The court acknowledges that the record could otherwise arguably support Appellant’s testimony if he were deemed credible, but that observation, even if true, provides no ground for disturbing the decision below. See Commonwealth v. Sullivan, 472 Pa. 129, 371 A.2d 468, 476 (1977) (recognizing well-settled principle that “[w]e will not disturb the findings of the PCRA court if they are supported by the record, even where the record could also support a contrary holding”). As it was, the court disbelieved Appellant, as was its prerogative under prevailing standards and believed, instead, Commonwealth witnesses who impeached various aspects of Keaton’s account as described above.
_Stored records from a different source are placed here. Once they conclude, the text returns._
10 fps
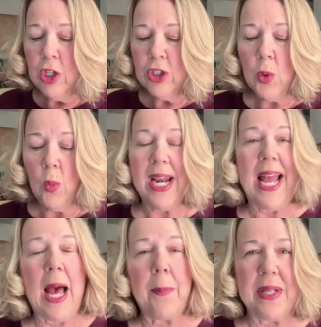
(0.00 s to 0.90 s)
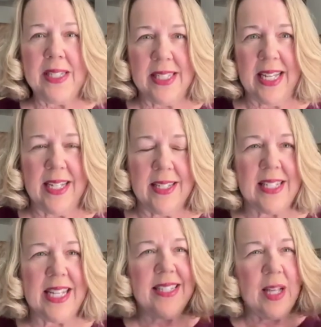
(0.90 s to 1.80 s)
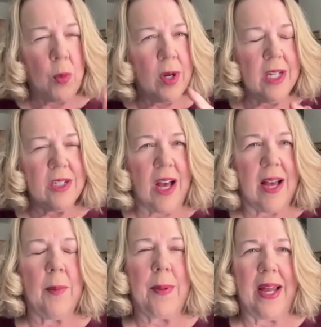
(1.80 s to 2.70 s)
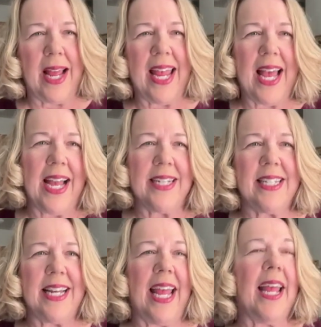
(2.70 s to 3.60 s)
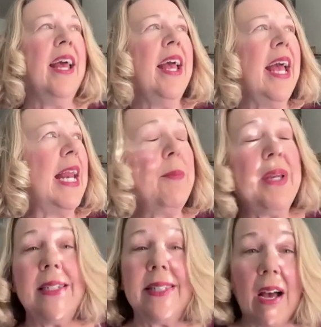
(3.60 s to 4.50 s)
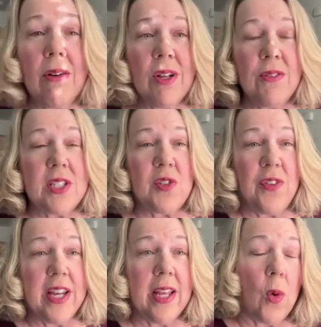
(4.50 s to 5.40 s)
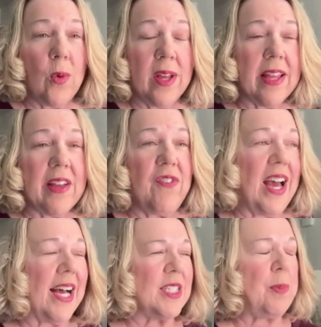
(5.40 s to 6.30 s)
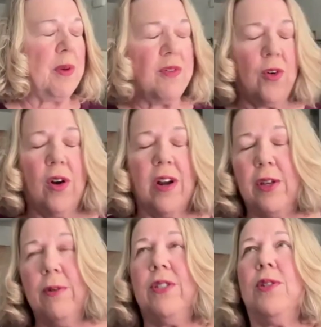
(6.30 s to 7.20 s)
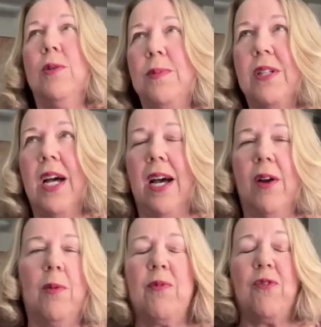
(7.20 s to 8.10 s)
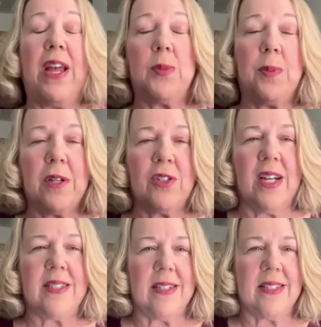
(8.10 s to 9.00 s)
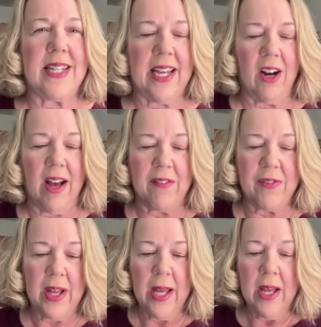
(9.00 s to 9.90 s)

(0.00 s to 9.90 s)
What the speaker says: So what happens is that we're going to talk about AI today, and I'm going to download this video really fast before YouTube, Facebook tries to take it off.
Because evidentiary support, detailed above, existed to sustain this determination, we discern no grounds upon which to disturb the court’s credibility decision in favor of the Commonwealth.

Having failed to invoke his right to counsel prior to giving his uncounseled, incriminating statements at his custodial interrogation of January 13, 2013, Appellant raises a meritless claim that all prior counsel ineffectively failed to challenge his statement on Fifth Amendment grounds. “[I]t is axiomatic that [trial] counsel will not be considered ineffective for failing to pursue meritless claims.” Commonwealth v. Pursell, 555 Pa. 233, 724 A.2d 293, 304 (1999), reargument denied (citation omitted). Additionally, “[p]ost-trial counsel will not be deemed ineffective for failing to raise and preserve meritless challenges to the effectiveness of trial counsel.” Commonwealth v. Thuy, 424 Pa.Super. 482, 623 A.2d 327, 335 (1993) (citations omitted). Accordingly, he may obtain no guilt-phase relief through his ineffective assistance of counsel claim on this basis.

Order Affirmed.

Chief Justice CASTILLE Justices SAYLOR, EAKIN, BAER, TODD and McCAFFERY join the opinion.